> _Data for the task_:

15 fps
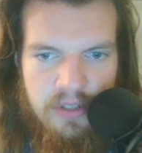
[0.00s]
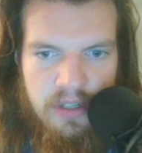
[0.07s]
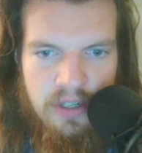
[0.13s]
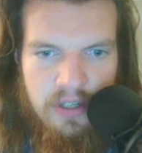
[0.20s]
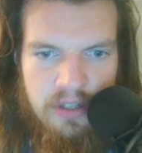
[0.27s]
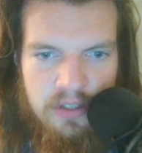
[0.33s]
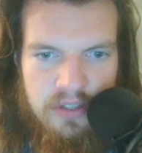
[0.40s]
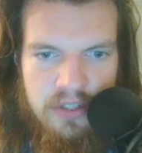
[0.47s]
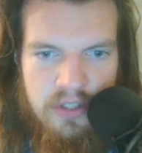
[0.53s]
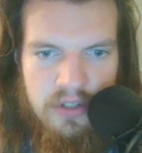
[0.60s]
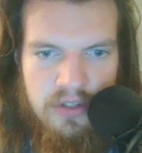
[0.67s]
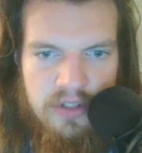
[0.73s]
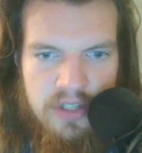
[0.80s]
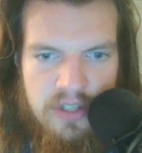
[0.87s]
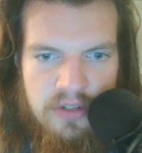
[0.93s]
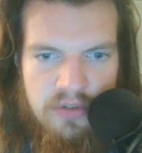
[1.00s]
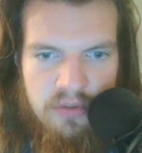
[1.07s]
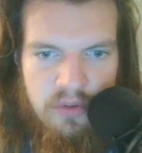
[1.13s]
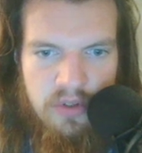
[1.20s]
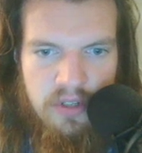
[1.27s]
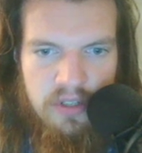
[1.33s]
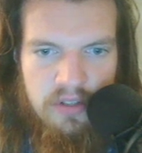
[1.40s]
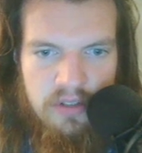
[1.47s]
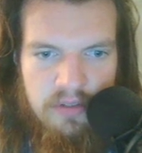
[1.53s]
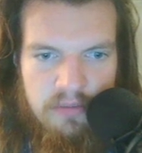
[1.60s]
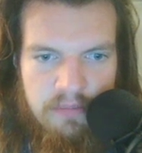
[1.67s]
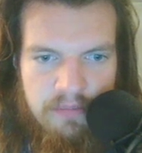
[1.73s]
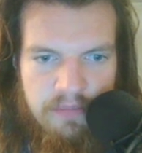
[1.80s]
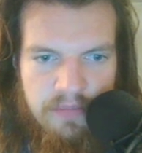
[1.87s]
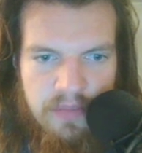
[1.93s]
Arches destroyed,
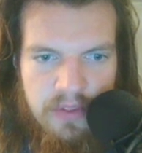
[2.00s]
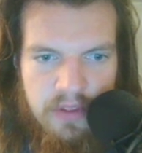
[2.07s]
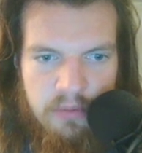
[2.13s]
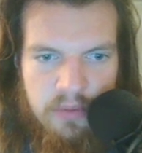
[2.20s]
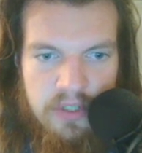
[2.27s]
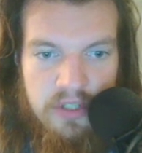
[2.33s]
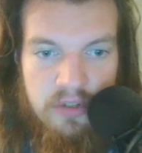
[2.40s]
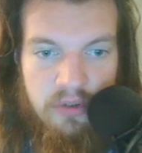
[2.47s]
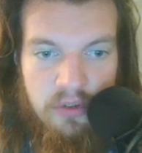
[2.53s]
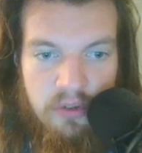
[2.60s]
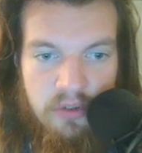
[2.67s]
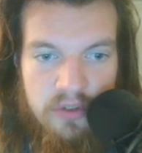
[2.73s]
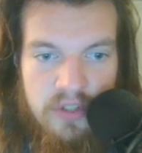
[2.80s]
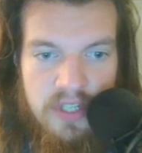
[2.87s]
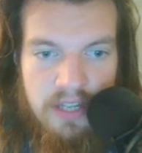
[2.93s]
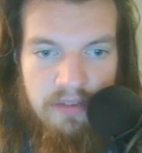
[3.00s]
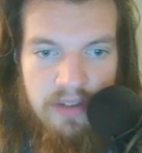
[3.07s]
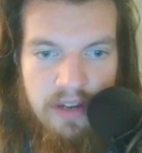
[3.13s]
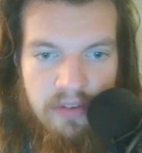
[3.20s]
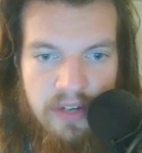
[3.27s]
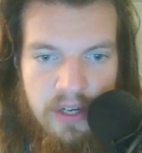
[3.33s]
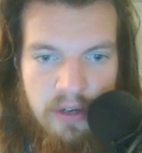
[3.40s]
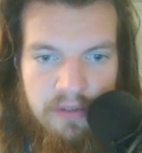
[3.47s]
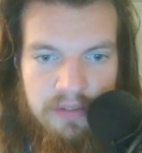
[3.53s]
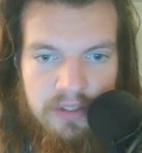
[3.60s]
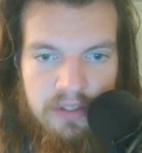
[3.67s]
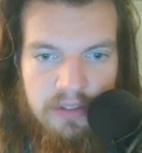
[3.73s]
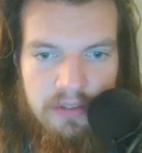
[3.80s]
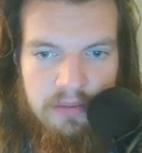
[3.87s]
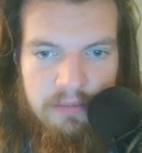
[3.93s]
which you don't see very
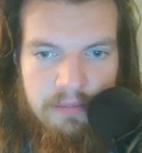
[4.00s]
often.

> _Task description_: Strip the images and reproduce the remaining records precisely.

> _Response_:
15 fps
[0.00s]
[0.07s]
[0.13s]
[0.20s]
[0.27s]
[0.33s]
[0.40s]
[0.47s]
[0.53s]
[0.60s]
[0.67s]
[0.73s]
[0.80s]
[0.87s]
[0.93s]
[1.00s]
[1.07s]
[1.13s]
[1.20s]
[1.27s]
[1.33s]
[1.40s]
[1.47s]
[1.53s]
[1.60s]
[1.67s]
[1.73s]
[1.80s]
[1.87s]
[1.93s]
Arches destroyed,
[2.00s]
[2.07s]
[2.13s]
[2.20s]
[2.27s]
[2.33s]
[2.40s]
[2.47s]
[2.53s]
[2.60s]
[2.67s]
[2.73s]
[2.80s]
[2.87s]
[2.93s]
[3.00s]
[3.07s]
[3.13s]
[3.20s]
[3.27s]
[3.33s]
[3.40s]
[3.47s]
[3.53s]
[3.60s]
[3.67s]
[3.73s]
[3.80s]
[3.87s]
[3.93s]
which you don't see very
[4.00s]
often.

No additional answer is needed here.